Happy 2012 to everyone! The New Year Honours List has been announced and some will be starting off 2012 with new titles or new letters after their names. A number of scientists and medical researchers were honoured this year. Unsurprisingly the Science Museum’s medical collection has its fair share of sirs and dames as well as OBEs and Orders of Merit.
Arthur Weston made a number of artificial prostheses while imprisoned in Stalag VIIIB/344 (Lamsdorf) during the Second World War. This is just one example made from salvaged materials. Weston later became an OBE (Officer of the British Empire).
Sir James Reid (1849-1923) was personal physician to Queen Victoria. For his services he was knighted in 1895 and would also attend to the health of King Edward VII and King George V. He was also a trusted confidant and recommended that Joseph Lister become a peer.
Dr Mary Scharlieb (1845-1930) was a pioneering female physician and awarded a knighthood in 1926 for her work in medicine and services to public causes. She served on the royal commission on venereal diseases from 1913 to 1916 and was one of the first female magistrates.

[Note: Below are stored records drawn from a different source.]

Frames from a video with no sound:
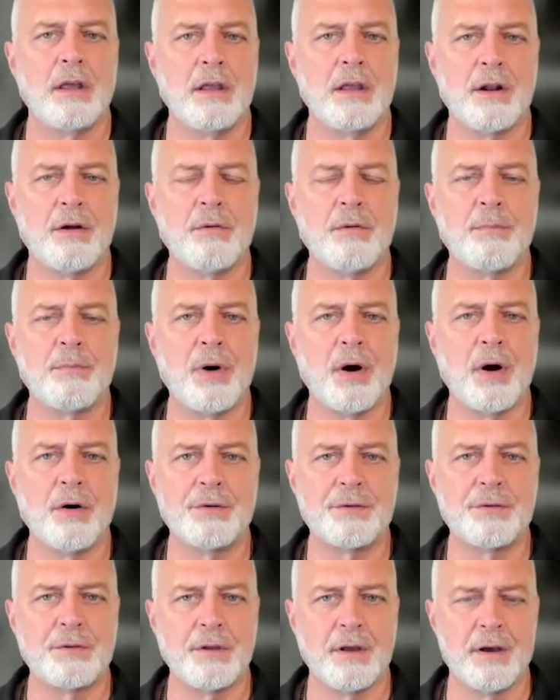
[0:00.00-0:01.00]
you don't
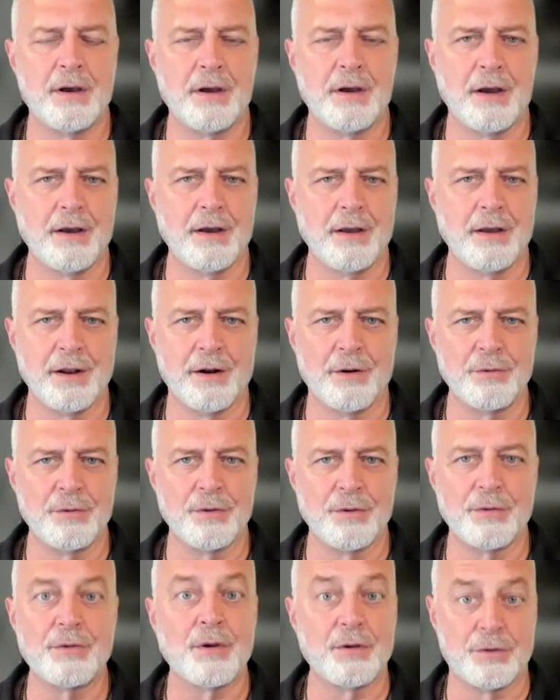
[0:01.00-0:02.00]
post uh, uh, you know
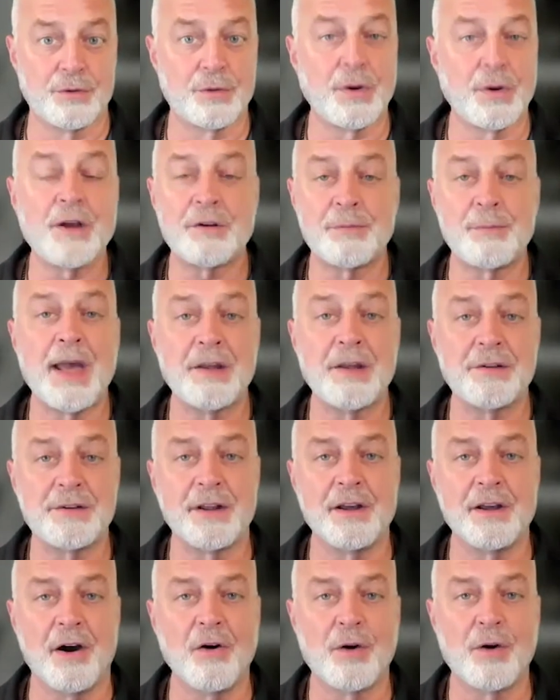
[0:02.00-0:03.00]

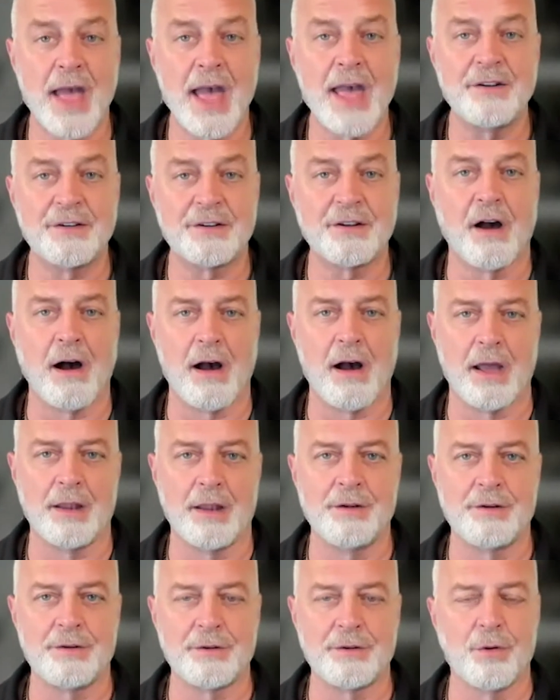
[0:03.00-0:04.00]
trespassing okay
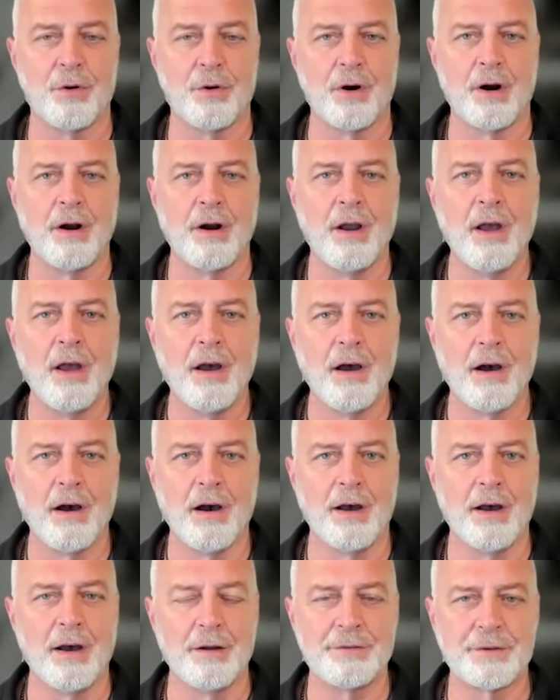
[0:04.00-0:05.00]
signs or
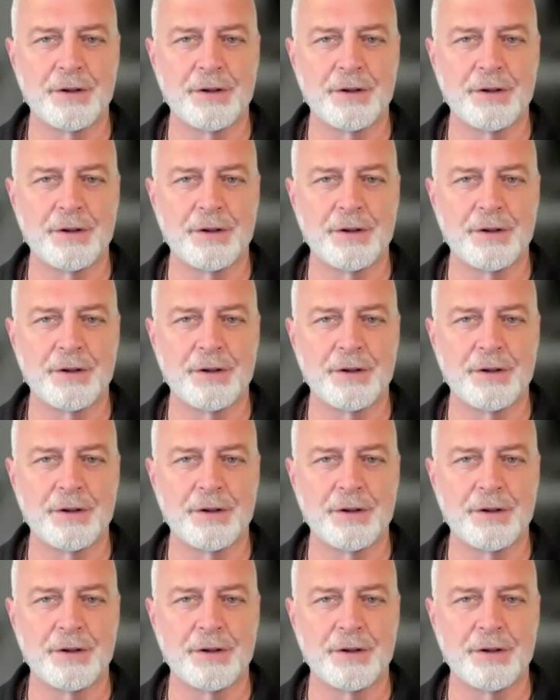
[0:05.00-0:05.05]
uh,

Dorothy Hodgkin (1910-94) was awarded the prestigious and exclusive Order of Merit in 1965 to add to her 1964 Nobel Prize for “her determinations by X-ray techniques of the structures of important biochemical substances”. The Order of Merit is a group of 24 individuals of great achievement in the fields of the arts, learning, literature and science. Hodgkin was only the second woman to be part of the exclusive group – the first was Florence Nightingale.
I wonder what 2012 holds for science and medicine and just who will be honoured in 12 months time…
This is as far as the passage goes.